══ SOURCE MATERIAL

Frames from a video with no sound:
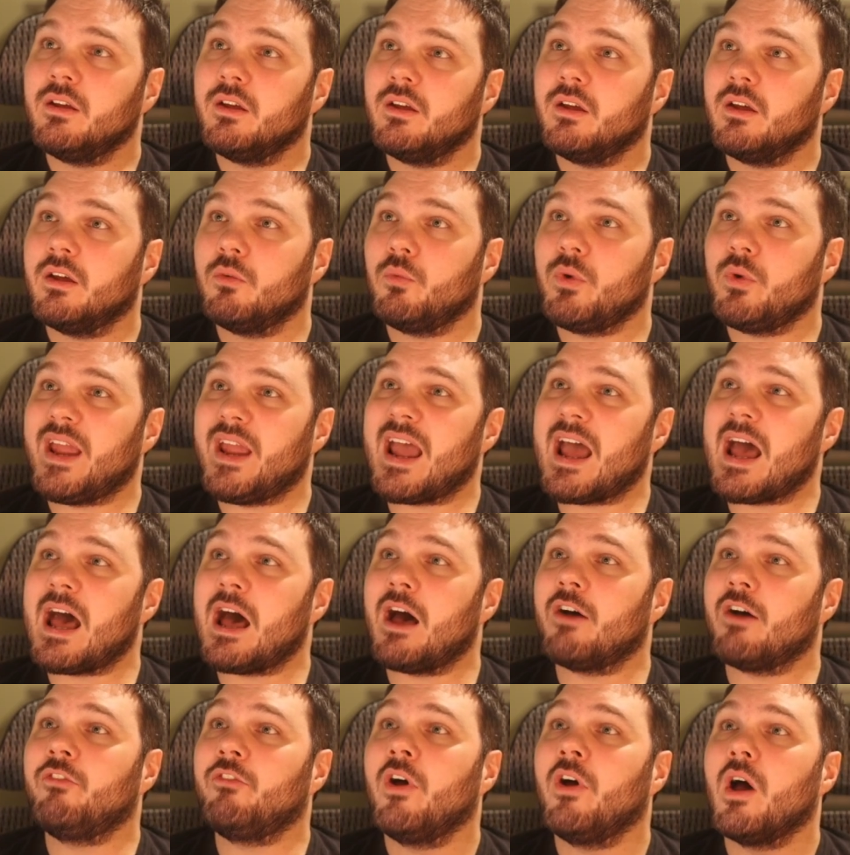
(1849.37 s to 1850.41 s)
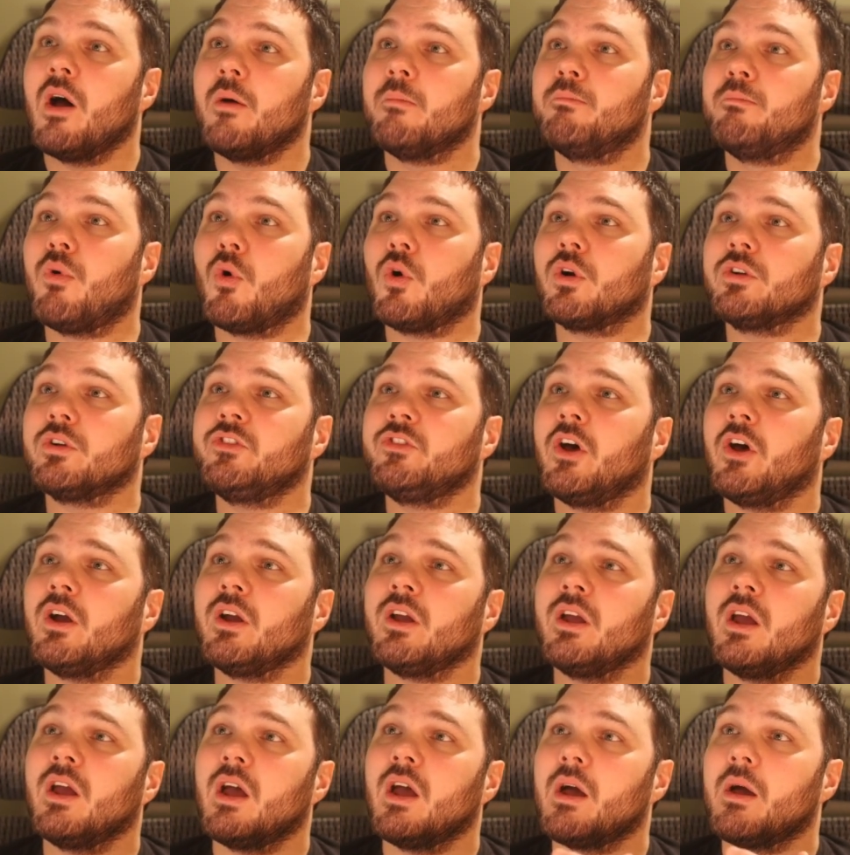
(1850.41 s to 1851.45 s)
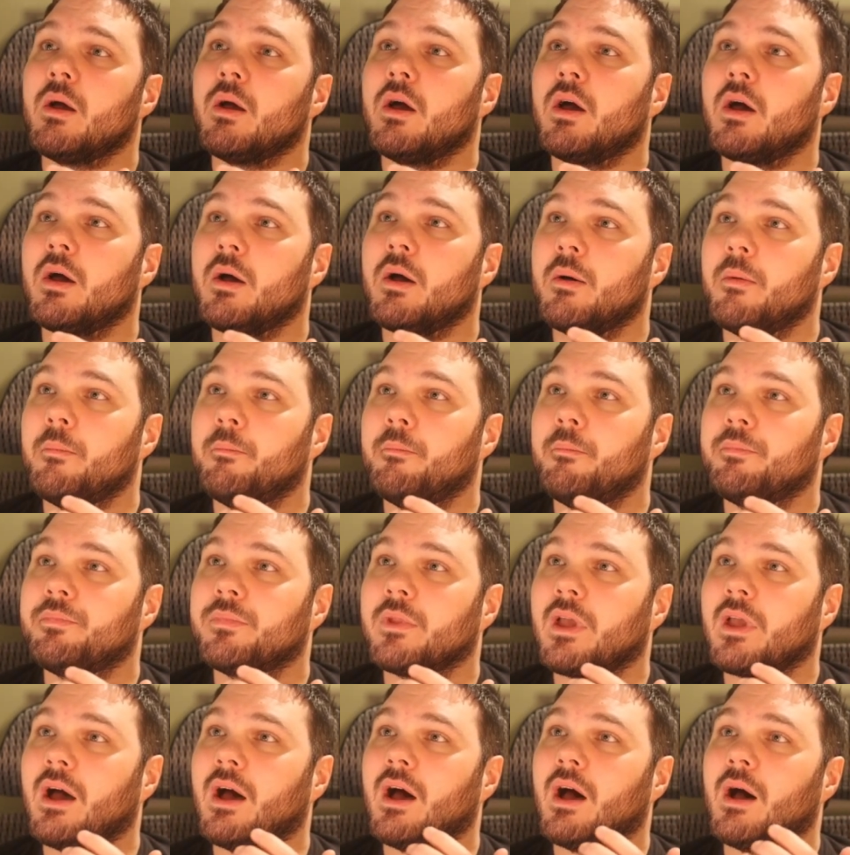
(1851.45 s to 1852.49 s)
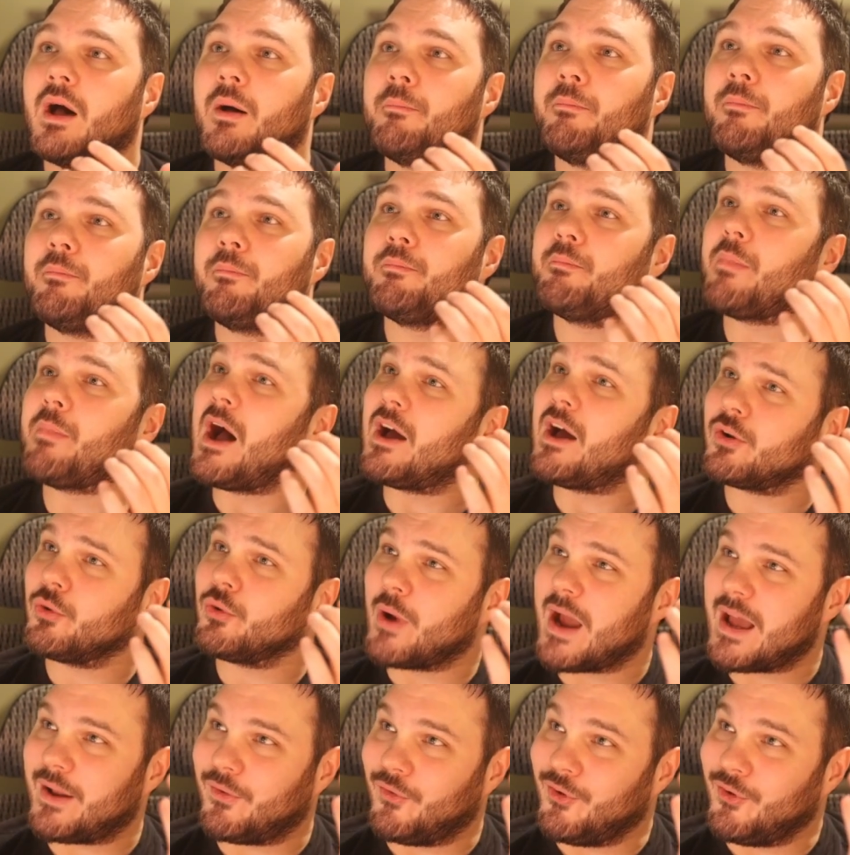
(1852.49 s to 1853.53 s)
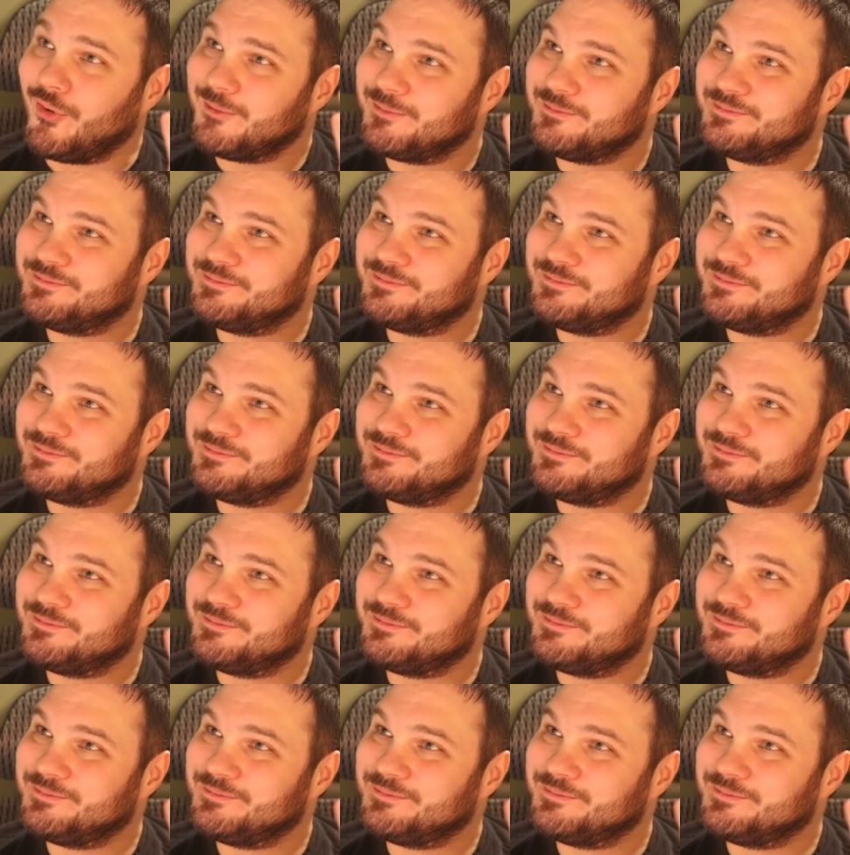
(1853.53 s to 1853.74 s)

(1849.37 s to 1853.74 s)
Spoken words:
we have Bortuk Bonarattle.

════

* [EXERCISE BRIEF]: Restate the data exactly, though only from the line that contains "(1850.41 s to 1851.45 s)" through its last line, both ends included and with the pictures left out.

* [TASK RESPONSE]:
(1850.41 s to 1851.45 s)
(1851.45 s to 1852.49 s)
(1852.49 s to 1853.53 s)
(1853.53 s to 1853.74 s)

(1849.37 s to 1853.74 s)
Spoken words:
we have Bortuk Bonarattle.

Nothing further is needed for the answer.